Directions for this task:
Each line from the one containing "Lip reading: And" through the end of the records below must be repeated exactly, and no other line.

Start of Data shown

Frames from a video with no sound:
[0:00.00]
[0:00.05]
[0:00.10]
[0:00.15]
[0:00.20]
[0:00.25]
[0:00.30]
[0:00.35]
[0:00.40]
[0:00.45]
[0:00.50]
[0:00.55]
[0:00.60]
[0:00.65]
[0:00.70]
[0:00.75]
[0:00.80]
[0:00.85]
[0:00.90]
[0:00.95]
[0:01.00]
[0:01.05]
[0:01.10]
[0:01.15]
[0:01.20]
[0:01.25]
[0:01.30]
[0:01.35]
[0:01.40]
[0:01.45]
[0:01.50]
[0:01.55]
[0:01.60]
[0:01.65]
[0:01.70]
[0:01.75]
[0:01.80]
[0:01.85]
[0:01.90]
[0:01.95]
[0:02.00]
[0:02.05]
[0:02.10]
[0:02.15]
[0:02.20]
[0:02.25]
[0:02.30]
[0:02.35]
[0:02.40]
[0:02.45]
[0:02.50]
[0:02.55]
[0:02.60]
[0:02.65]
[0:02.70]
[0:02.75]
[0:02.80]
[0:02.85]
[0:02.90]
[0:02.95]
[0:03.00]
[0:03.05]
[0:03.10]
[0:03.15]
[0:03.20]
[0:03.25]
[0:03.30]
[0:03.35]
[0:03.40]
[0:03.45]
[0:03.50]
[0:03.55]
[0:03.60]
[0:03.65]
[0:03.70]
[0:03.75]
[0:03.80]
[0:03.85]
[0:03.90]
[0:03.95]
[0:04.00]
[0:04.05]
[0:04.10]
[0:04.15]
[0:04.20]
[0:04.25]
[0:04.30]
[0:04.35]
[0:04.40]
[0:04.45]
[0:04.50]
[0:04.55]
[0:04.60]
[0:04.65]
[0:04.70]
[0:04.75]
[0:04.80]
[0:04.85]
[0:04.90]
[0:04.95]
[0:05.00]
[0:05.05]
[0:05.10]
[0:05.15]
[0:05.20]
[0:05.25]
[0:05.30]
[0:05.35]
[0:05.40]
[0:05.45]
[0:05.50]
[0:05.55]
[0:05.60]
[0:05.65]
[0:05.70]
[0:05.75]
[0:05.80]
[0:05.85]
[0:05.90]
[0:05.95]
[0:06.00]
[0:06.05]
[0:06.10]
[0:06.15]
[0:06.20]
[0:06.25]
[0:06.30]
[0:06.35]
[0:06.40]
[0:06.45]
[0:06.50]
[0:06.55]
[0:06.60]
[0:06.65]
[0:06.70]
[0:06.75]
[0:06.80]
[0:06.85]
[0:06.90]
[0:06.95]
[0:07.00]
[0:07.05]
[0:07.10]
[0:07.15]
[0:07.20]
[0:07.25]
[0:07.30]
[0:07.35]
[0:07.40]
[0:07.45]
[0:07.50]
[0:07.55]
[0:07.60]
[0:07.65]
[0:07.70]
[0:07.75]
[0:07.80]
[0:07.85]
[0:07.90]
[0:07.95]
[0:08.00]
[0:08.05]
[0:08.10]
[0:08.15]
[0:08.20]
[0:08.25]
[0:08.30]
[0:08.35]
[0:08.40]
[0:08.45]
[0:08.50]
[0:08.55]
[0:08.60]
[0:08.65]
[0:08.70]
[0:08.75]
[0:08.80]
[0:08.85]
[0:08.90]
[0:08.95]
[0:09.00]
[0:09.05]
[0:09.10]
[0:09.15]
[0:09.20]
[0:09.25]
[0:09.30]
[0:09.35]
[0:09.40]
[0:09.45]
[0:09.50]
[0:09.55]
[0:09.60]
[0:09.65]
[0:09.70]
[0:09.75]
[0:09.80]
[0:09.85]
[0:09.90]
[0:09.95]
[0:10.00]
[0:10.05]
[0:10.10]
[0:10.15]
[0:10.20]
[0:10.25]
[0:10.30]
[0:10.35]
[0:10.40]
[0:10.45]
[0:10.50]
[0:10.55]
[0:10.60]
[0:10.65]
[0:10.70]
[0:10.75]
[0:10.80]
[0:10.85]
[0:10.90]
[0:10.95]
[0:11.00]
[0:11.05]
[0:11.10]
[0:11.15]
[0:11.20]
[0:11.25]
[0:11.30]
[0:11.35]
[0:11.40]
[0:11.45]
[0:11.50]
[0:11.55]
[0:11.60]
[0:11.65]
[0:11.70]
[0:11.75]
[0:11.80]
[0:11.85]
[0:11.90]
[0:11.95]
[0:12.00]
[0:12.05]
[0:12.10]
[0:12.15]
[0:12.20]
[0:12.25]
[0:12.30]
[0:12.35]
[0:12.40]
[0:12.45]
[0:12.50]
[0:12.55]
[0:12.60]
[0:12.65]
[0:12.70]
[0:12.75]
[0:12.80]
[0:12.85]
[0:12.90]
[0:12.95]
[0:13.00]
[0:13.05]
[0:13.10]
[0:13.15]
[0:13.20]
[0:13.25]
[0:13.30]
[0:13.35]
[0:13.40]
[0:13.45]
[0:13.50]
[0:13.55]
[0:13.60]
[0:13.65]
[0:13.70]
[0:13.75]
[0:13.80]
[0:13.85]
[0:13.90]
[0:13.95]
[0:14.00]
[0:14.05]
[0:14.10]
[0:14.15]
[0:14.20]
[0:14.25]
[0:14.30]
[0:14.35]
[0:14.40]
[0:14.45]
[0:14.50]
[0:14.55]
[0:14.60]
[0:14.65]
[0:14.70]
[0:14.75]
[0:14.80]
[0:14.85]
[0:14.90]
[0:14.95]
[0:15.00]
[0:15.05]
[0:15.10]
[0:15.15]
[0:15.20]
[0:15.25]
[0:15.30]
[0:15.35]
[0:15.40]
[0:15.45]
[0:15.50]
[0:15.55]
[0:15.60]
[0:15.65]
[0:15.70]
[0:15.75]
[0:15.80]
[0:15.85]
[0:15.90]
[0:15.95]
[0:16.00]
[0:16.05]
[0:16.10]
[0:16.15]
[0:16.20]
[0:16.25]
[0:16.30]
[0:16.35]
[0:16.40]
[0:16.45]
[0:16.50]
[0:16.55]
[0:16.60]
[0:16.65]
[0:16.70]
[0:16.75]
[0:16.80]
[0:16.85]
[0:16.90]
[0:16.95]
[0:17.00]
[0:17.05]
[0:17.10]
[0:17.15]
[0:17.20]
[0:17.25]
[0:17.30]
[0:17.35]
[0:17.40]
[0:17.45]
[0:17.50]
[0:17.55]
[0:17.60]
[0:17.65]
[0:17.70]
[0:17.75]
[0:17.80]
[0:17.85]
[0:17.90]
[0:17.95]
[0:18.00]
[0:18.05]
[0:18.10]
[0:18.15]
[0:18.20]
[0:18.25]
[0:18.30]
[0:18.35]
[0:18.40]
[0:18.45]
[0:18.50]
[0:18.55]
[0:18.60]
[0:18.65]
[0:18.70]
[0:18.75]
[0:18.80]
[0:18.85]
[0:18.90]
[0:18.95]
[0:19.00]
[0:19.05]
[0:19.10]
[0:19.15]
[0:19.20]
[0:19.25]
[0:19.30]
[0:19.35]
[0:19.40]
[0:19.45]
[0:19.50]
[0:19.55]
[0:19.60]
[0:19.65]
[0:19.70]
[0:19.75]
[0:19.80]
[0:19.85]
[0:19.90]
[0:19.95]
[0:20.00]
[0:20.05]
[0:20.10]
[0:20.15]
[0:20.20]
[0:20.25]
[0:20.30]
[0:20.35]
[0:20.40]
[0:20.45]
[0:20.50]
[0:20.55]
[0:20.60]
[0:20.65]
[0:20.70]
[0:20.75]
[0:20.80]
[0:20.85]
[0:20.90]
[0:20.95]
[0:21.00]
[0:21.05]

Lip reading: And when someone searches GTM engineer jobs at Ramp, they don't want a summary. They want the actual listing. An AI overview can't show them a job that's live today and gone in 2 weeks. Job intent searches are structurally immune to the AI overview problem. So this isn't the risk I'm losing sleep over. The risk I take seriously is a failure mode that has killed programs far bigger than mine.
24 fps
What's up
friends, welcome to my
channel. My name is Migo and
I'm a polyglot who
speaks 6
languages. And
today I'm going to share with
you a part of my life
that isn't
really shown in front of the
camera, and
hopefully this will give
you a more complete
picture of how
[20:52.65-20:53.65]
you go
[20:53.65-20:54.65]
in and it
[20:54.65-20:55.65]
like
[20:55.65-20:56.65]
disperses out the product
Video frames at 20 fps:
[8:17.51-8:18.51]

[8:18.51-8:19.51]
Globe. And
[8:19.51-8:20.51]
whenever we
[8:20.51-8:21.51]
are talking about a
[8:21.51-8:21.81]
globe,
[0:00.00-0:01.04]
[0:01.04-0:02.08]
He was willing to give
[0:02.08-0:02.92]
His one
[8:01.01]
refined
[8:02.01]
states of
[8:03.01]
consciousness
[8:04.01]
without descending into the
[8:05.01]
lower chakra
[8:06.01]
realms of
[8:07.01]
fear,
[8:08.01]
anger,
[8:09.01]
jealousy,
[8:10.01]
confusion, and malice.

End of Data shown

Solution below:
Lip reading: And when someone searches GTM engineer jobs at Ramp, they don't want a summary. They want the actual listing. An AI overview can't show them a job that's live today and gone in 2 weeks. Job intent searches are structurally immune to the AI overview problem. So this isn't the risk I'm losing sleep over. The risk I take seriously is a failure mode that has killed programs far bigger than mine.
24 fps
What's up
friends, welcome to my
channel. My name is Migo and
I'm a polyglot who
speaks 6
languages. And
today I'm going to share with
you a part of my life
that isn't
really shown in front of the
camera, and
hopefully this will give
you a more complete
picture of how
[20:52.65-20:53.65]
you go
[20:53.65-20:54.65]
in and it
[20:54.65-20:55.65]
like
[20:55.65-20:56.65]
disperses out the product
Video frames at 20 fps:
[8:17.51-8:18.51]

[8:18.51-8:19.51]
Globe. And
[8:19.51-8:20.51]
whenever we
[8:20.51-8:21.51]
are talking about a
[8:21.51-8:21.81]
globe,
[0:00.00-0:01.04]
[0:01.04-0:02.08]
He was willing to give
[0:02.08-0:02.92]
His one
[8:01.01]
refined
[8:02.01]
states of
[8:03.01]
consciousness
[8:04.01]
without descending into the
[8:05.01]
lower chakra
[8:06.01]
realms of
[8:07.01]
fear,
[8:08.01]
anger,
[8:09.01]
jealousy,
[8:10.01]
confusion, and malice.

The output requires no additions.